Operational and monetary information that contribute to a company’s overall financial health is derived from a variety of different business, functional, and geographic inputs.
So it’s critical for CFOs to be able to assess all the financial information that’s available to help them arrive at a “single version of the truth” regarding the overall financial performance of a company, says IDC Vice President and IT Executive Advisor Joe Pucciarelli in a recent interview.
“When we start using predictive analytics and big data, you’ll have people outside of finance contributing data to the decision making process,” says Pucciarelli. As a result, finance chiefs will be called upon in the future to vet data from marketing, supply chain, sales, and other groups to better verify the accuracy of financial forecasting and performance, he adds.
For CFOs the beauty of using predictive analytics and big data is the opportunity to make use of a much broader data set to understand the performances of product-focused and geographical business units. Predictive analytics and big data can also offer deeper insights about customer, market, and supply-chain trends that are impacting business performance.
Meanwhile, visualization tools can help CFOs reduce their companies’ exposure to risk by identifying customers, employees, and even operational processes that pose higher levels of risk to the organization.
For instance, retail CFOs can use big data and analytics to spot and evaluate possible cases of fraud being committed by cashiers. CFOs and their finance teams can analyze POS and transactional data and then monitor specific registers and cashiers to determine whether fraud is being committed.
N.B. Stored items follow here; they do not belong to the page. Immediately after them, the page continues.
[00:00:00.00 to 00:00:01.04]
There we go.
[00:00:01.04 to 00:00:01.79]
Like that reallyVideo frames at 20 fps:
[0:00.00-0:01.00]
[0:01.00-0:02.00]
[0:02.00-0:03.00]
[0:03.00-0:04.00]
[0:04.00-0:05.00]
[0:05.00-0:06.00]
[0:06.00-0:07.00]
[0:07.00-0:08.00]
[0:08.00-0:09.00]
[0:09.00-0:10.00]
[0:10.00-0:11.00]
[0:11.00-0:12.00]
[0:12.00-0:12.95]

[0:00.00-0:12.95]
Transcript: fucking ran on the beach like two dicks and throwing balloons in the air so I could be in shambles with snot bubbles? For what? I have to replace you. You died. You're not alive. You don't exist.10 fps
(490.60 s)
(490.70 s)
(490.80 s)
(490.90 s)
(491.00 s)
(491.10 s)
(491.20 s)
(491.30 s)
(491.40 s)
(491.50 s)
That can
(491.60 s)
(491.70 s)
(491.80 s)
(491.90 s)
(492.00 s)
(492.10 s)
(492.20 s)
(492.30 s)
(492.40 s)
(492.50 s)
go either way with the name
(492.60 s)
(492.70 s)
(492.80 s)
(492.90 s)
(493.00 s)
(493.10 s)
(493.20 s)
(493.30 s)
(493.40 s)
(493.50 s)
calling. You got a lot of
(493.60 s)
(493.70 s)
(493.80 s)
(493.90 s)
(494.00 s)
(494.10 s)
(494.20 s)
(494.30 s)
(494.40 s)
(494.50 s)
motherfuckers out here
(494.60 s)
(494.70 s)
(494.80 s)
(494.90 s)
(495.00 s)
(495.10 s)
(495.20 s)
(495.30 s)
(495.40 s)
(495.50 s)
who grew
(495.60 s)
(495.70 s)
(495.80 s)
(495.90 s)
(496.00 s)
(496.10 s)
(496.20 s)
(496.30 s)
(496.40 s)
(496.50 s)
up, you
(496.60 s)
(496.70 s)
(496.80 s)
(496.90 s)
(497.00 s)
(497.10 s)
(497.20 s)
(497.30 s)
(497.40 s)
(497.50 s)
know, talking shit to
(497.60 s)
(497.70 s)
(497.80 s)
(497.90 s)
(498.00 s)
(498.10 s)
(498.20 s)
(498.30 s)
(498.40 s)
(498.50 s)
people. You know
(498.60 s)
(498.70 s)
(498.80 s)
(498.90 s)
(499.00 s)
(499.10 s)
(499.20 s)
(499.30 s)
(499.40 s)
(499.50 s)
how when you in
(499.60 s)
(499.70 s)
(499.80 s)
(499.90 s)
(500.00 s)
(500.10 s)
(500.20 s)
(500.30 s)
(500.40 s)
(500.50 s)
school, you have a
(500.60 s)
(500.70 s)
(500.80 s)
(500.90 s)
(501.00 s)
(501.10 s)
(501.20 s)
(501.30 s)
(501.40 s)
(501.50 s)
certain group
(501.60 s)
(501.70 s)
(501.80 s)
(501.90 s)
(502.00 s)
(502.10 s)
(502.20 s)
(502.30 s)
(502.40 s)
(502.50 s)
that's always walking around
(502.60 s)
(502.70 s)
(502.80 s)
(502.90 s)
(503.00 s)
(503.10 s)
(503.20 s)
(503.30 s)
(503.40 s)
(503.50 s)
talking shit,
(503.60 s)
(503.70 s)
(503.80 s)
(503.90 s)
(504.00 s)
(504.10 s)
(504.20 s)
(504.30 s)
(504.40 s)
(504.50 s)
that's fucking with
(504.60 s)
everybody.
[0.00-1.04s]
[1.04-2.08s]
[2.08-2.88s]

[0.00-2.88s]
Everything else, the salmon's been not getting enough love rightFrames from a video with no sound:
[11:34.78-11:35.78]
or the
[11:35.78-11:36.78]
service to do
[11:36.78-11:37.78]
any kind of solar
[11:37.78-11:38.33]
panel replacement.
The speed in which financial data is flowing through the enterprise is staggering. Yet the data on its own doesn’t provide CFOs and their teams any value without the analytical tools to help them make sense of it.
As CFOs and their organizations gain additional experience using big data and analytics, they can apply predictive analytics to perform business modeling and simulations to try to predict what will happen in terms of financial outcomes, according to a report on big data by A.T. Kearney.
Because CFOs are meticulous about capital spending and investments – and because they’re often reticent about investing in IT and data without clear ROI or business benefits, they can also use big data and analytics to evaluate the cost of collecting, storing, analyzing, and acting on big data.
The use of predictive analytics can enable CFOs and other CXOs to determine which data sets are delivering the greatest amount of business value to the organization along with those that are offering the least value.
This type of analysis can help CFOs and other executives determine which data sources are worth investing in – or which they should increase investments in – depending on the level of returns being generated through the use of the data.